As I proceeded about the quiet morning, my stomach which normally pined for a breakfast-worthy helping of leftover pie ached for a different reason. I spent the remainder of the day with my mother who, as she has always done so masterfully, strove to quell my anxieties and coax impending fears.

Then impending fear metastasized into seemingly-apocalyptic grief.

At around 8pm, the world in which I had once felt very familiar with ended as I received the call from my father.
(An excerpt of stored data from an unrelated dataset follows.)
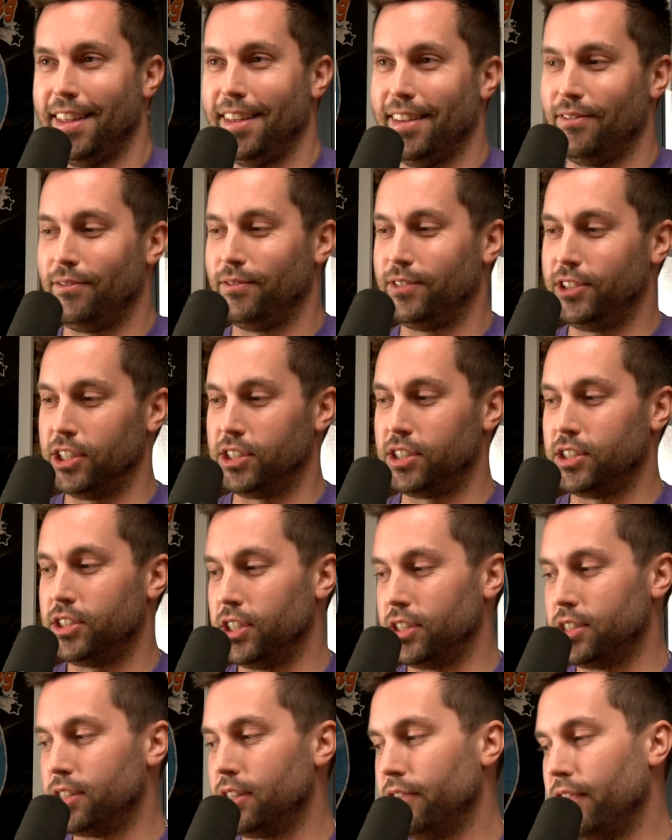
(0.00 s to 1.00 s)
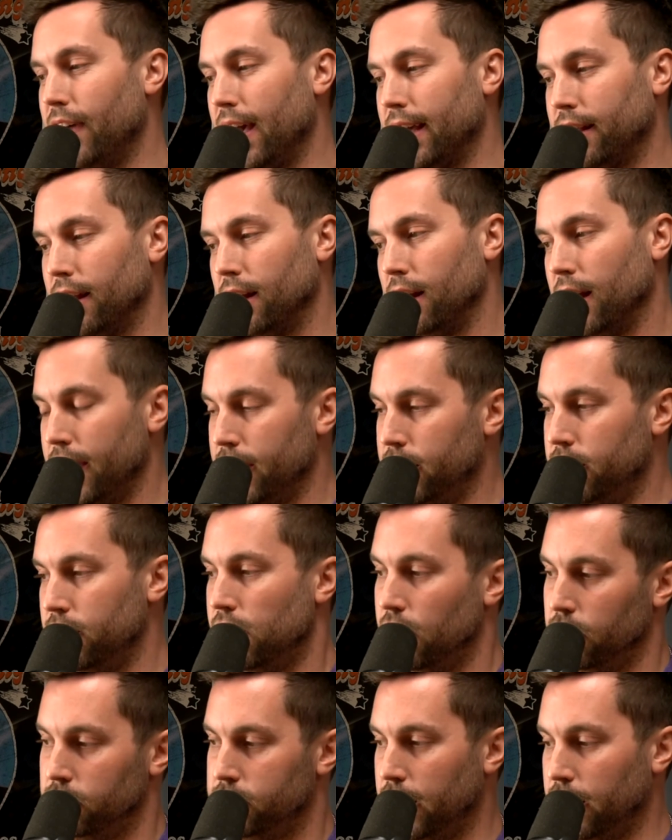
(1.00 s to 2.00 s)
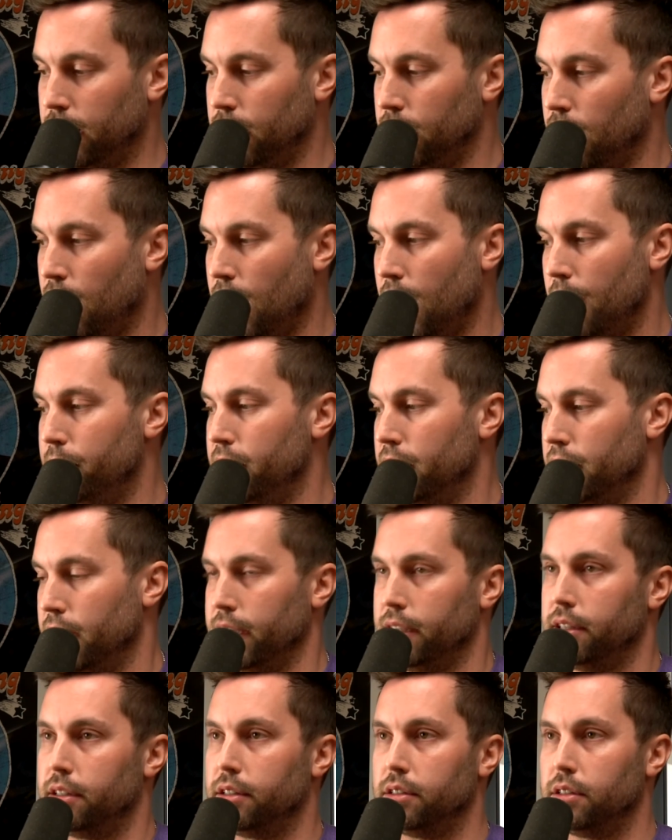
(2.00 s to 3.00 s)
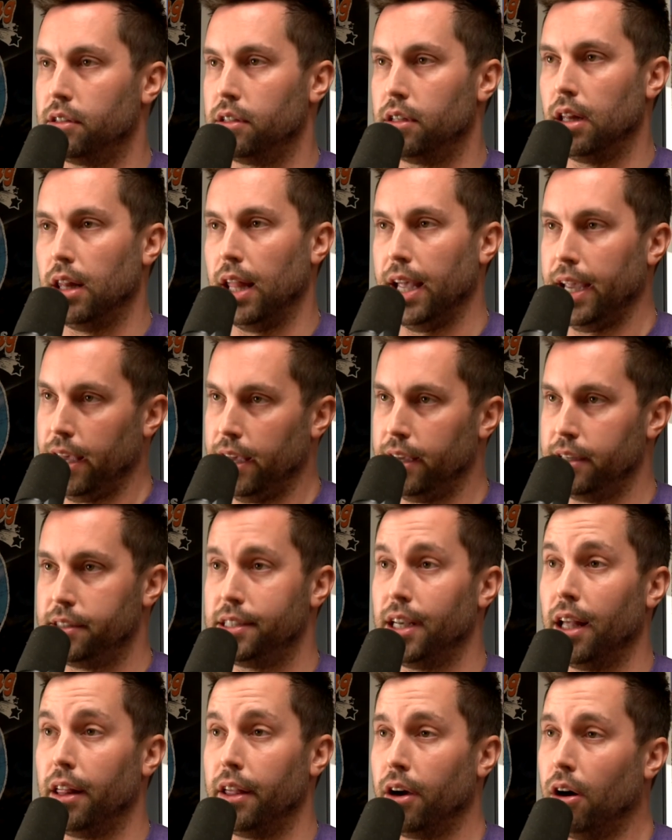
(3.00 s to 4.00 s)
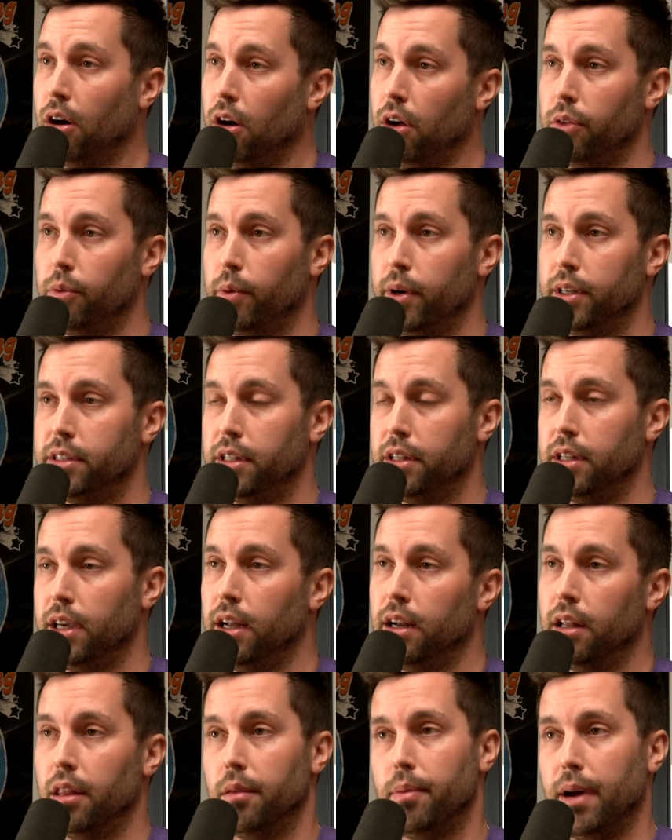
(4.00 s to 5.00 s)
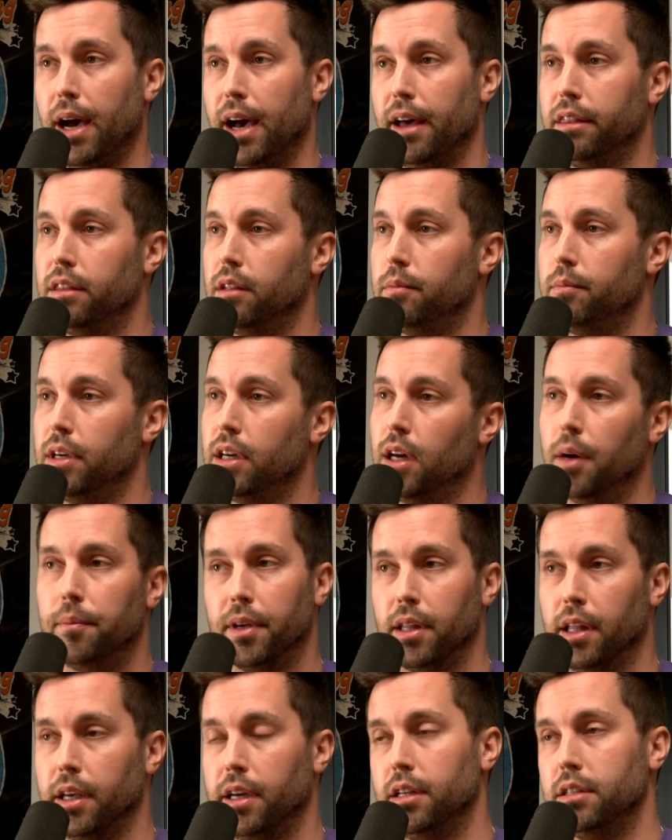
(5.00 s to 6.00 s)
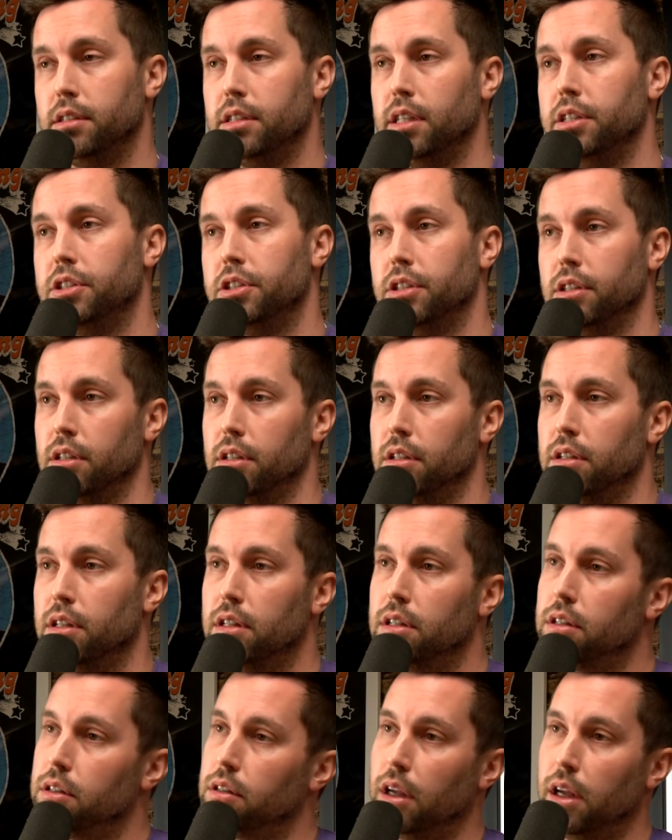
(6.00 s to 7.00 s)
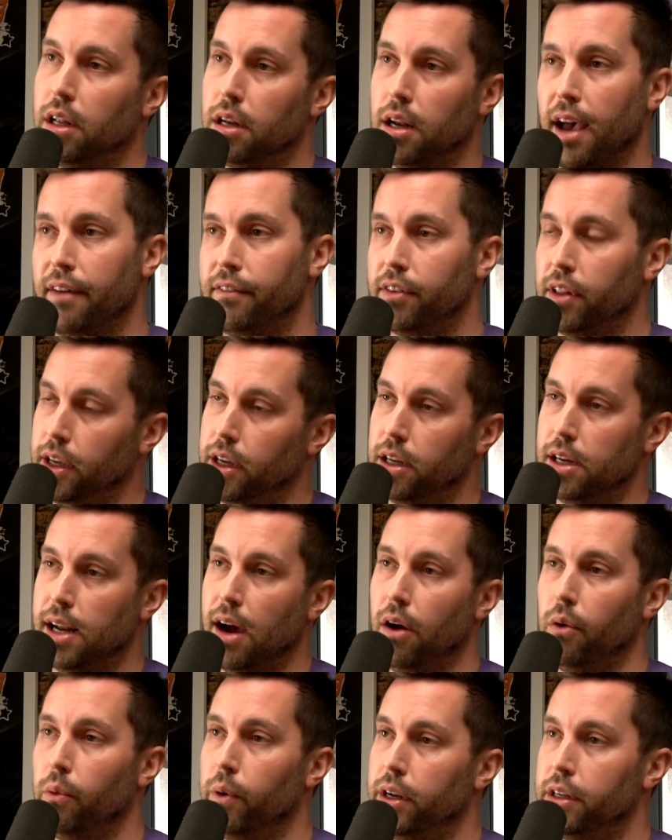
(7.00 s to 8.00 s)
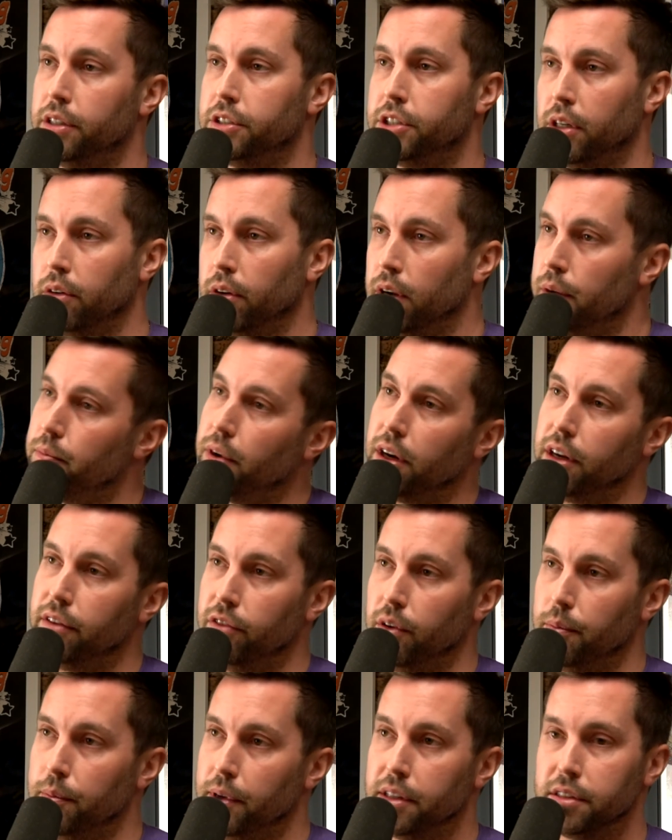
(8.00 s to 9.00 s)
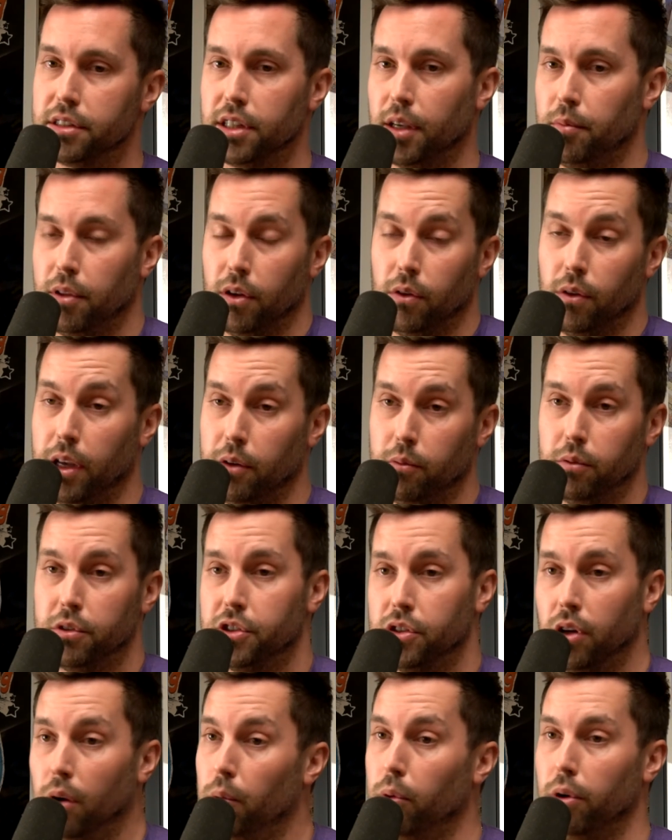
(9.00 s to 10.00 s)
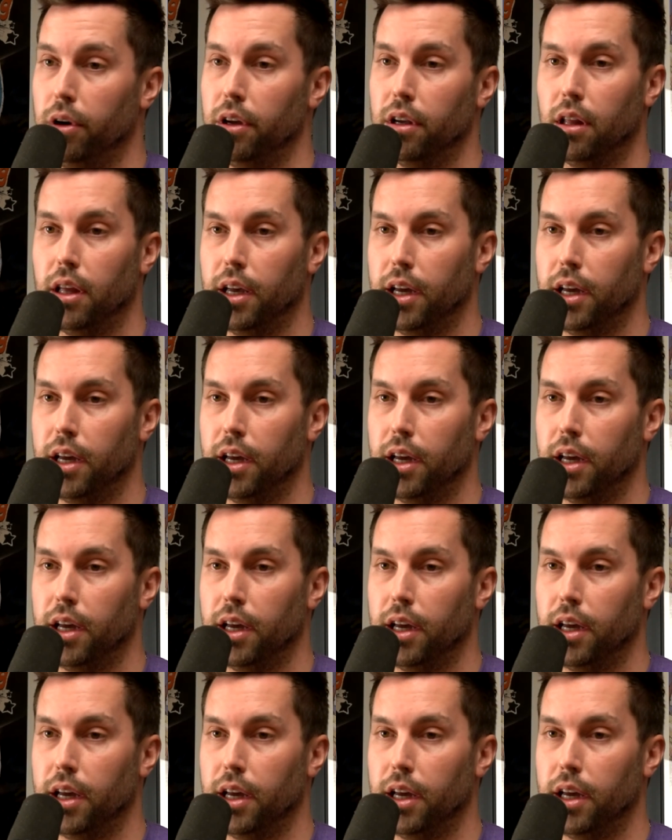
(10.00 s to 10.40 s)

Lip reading: Just the fact that like, you know, taking a hobby and like excelling all the way to the end of the path to becoming like a teacher and having like a now way to generate money from it. Same thing like with snowboarding. Like I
A few sorrowful breaths foreshadowed the words I knew would follow.

“He’s gone.”

For many, death anniversaries spurn the overwhelming desire to crawl into the abyss of our bedsheets, as anything more would be far too much. Yet in the cases of those who have lost someone on or near a holiday the desire isn’t all that feasible.

Seven years have passed and not much has changed in regards to how I “celebrate” Thanksgiving: I wake up; a few hours pass before I forcefully remove myself from my bed and towards the remains of the day.

I stopped posting about him on social media after his one-year-anniversary. It felt wrong to muster “Likes,” “Reacts,” and consolatory comments from mere acquaintances. I became so tired with celebrating the memory of a man who I knew I was never going to see again. So at a point I stopped celebrating.

This Thanksgiving, I am trying. The opportunity to prepare a meal for my community-mates has presented me with the challenge to get out of bed, to cook a meal that I’ve never prepared before, and to put every ounce of my ability into being thankful for it all.  

So here I am—trying. Trying to be happy (or at least less sad) on a holiday. If that’s not growth, I’m not quite sure what is yet.